» **The task**
Images excluded, return every record exactly as it reads.

START Data excerpts

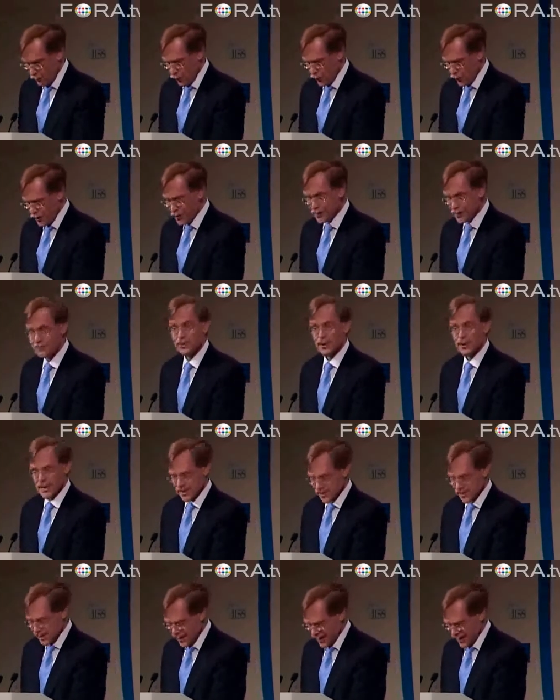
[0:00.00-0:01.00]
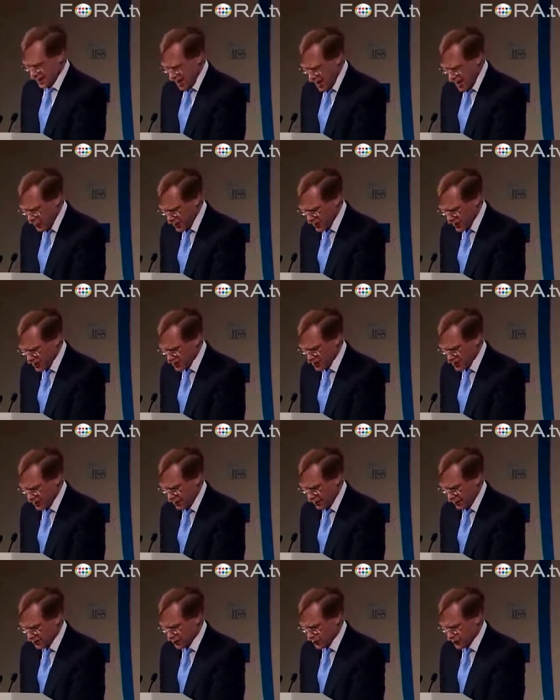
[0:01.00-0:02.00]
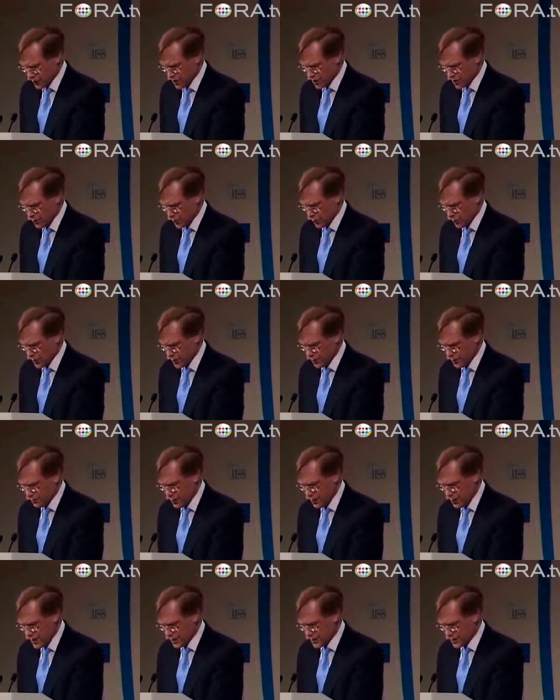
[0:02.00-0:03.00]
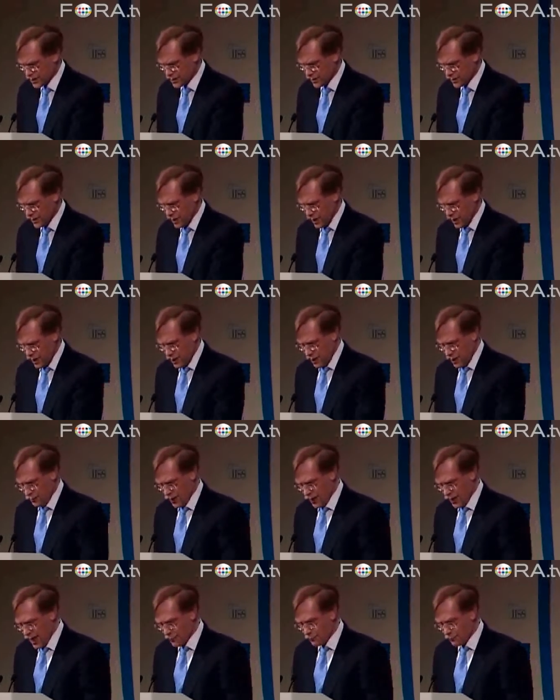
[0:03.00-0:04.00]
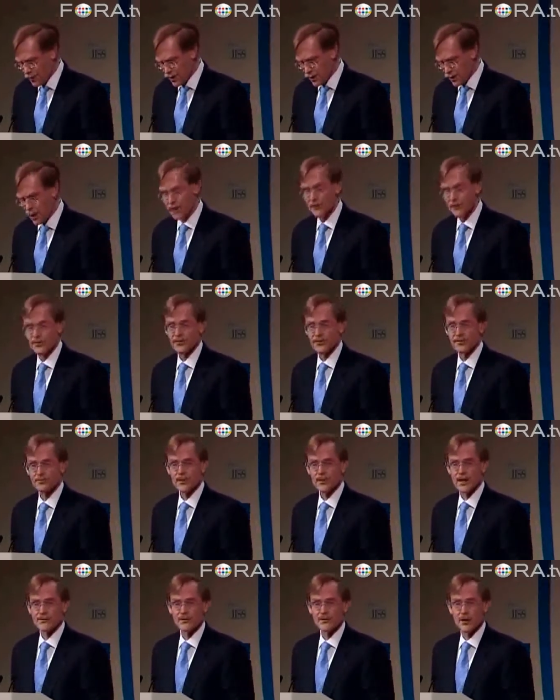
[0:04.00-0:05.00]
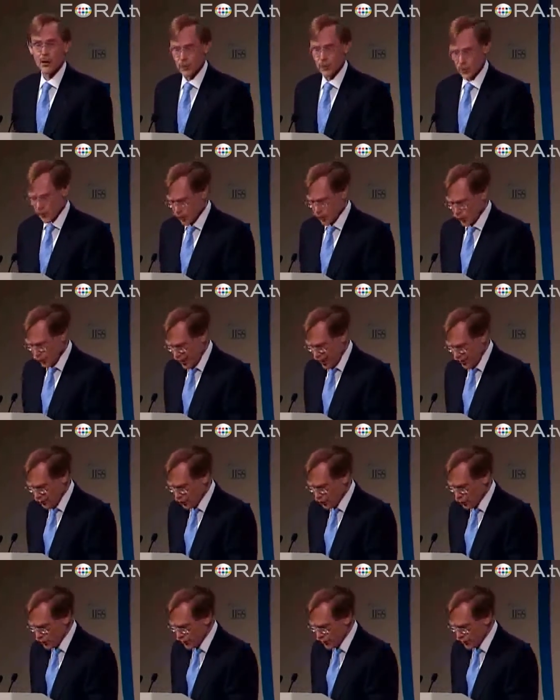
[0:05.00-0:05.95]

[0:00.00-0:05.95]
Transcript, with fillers: Putting in place the economic incentives for stability and peace may not be enough if donors don't have a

END Data excerpts

» **Completed task**
[0:00.00-0:01.00]
[0:01.00-0:02.00]
[0:02.00-0:03.00]
[0:03.00-0:04.00]
[0:04.00-0:05.00]
[0:05.00-0:05.95]

[0:00.00-0:05.95]
Transcript, with fillers: Putting in place the economic incentives for stability and peace may not be enough if donors don't have a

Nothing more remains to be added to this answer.